Exactly the lines from the one with "[0:00.90-0:01.80]" through the end of the records below are needed, minus any pictures.

━━━━━━━━

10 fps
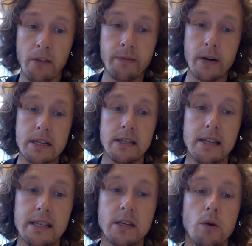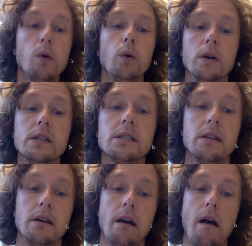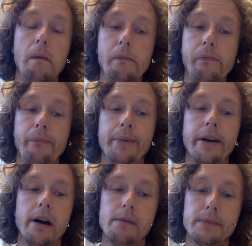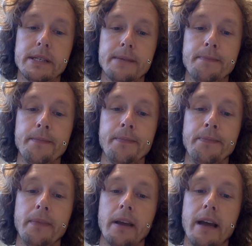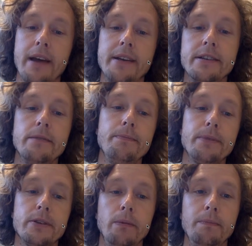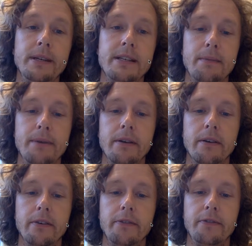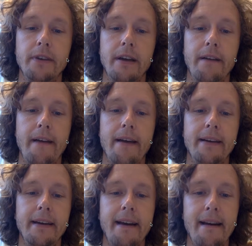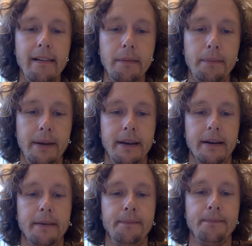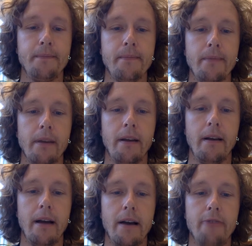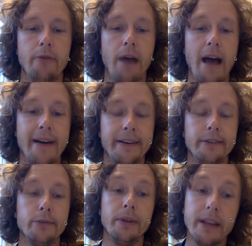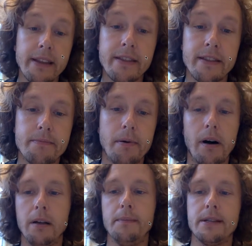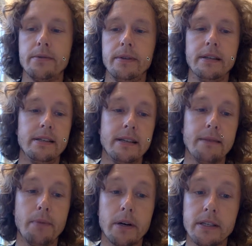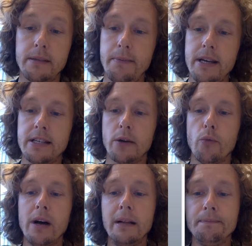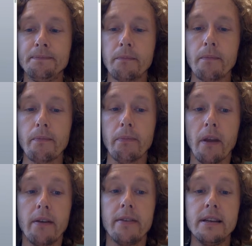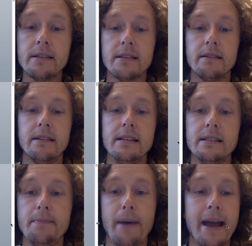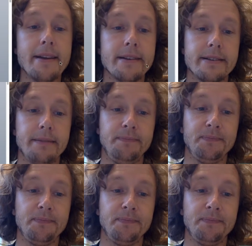for us in this course becomes, can digital media be of any help here for actors within the parliament to initiate participation? Well, this depends.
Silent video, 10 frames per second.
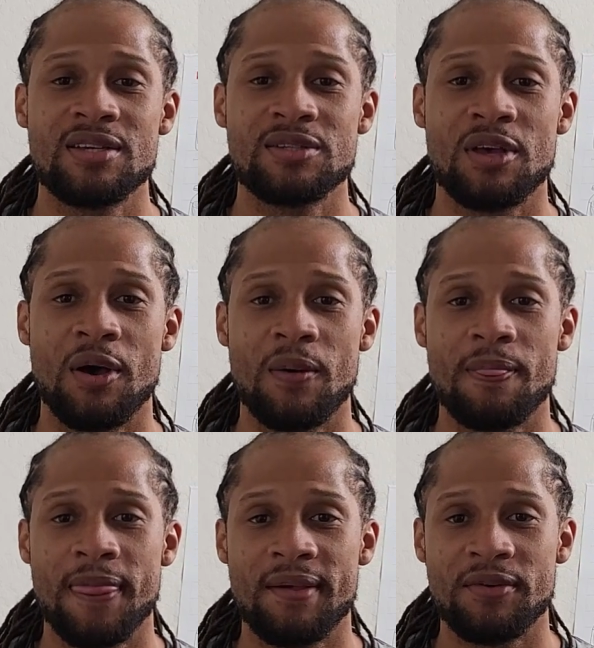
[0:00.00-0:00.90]

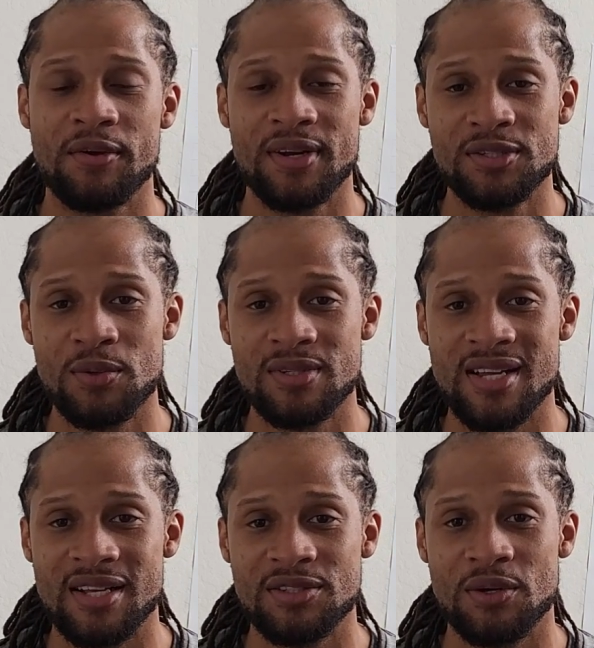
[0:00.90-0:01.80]
So if your credit score is
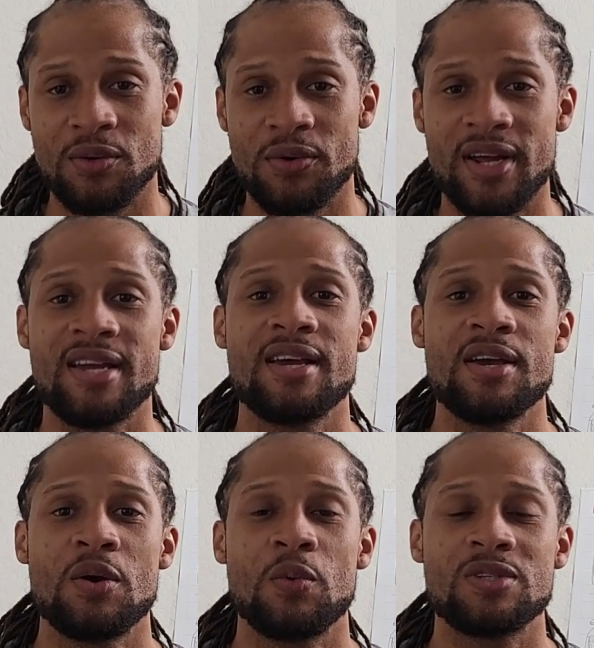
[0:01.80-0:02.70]
not so great,
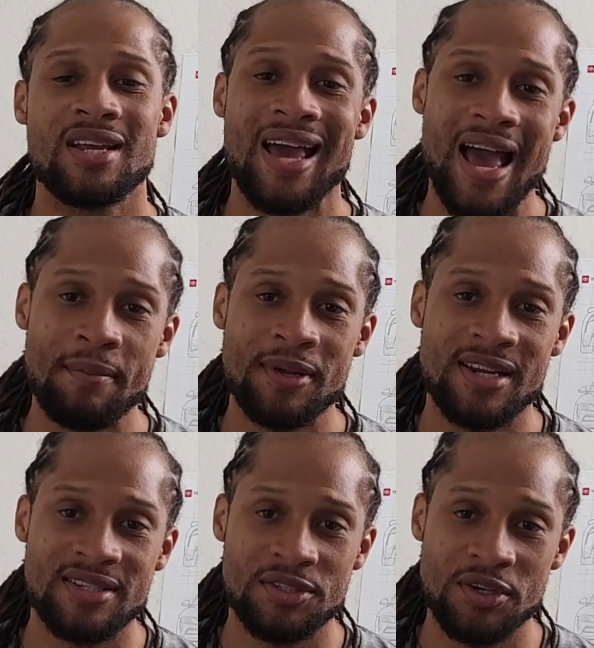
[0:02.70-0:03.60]
what's gonna
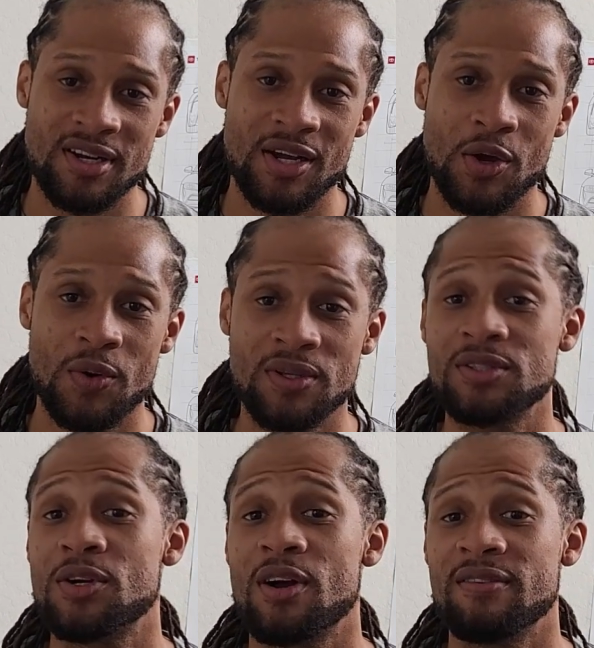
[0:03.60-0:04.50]
happen is you're gonna go
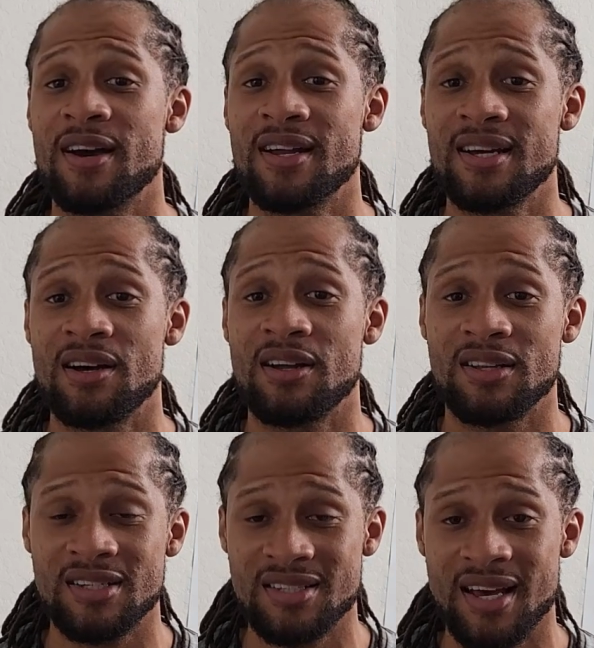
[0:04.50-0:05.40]
on to Carvana
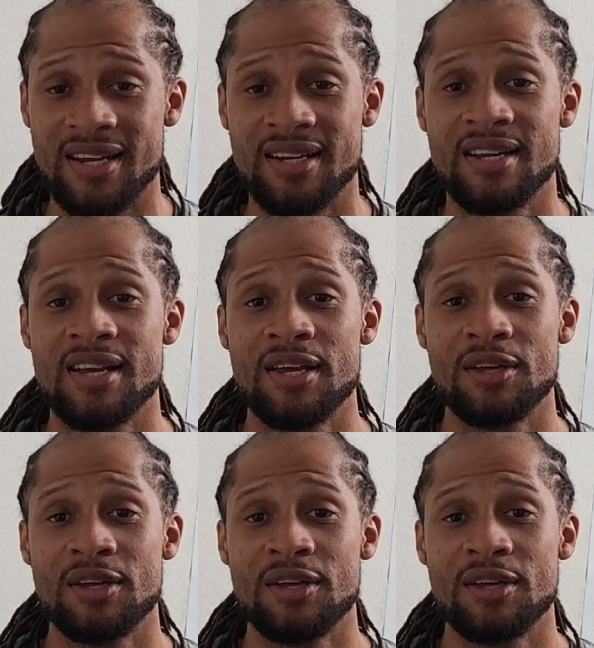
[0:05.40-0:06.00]
all excited.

━━━━━━━━

**SOLUTION FOR THIS PROBLEM**
[0:00.90-0:01.80]
So if your credit score is
[0:01.80-0:02.70]
not so great,
[0:02.70-0:03.60]
what's gonna
[0:03.60-0:04.50]
happen is you're gonna go
[0:04.50-0:05.40]
on to Carvana
[0:05.40-0:06.00]
all excited.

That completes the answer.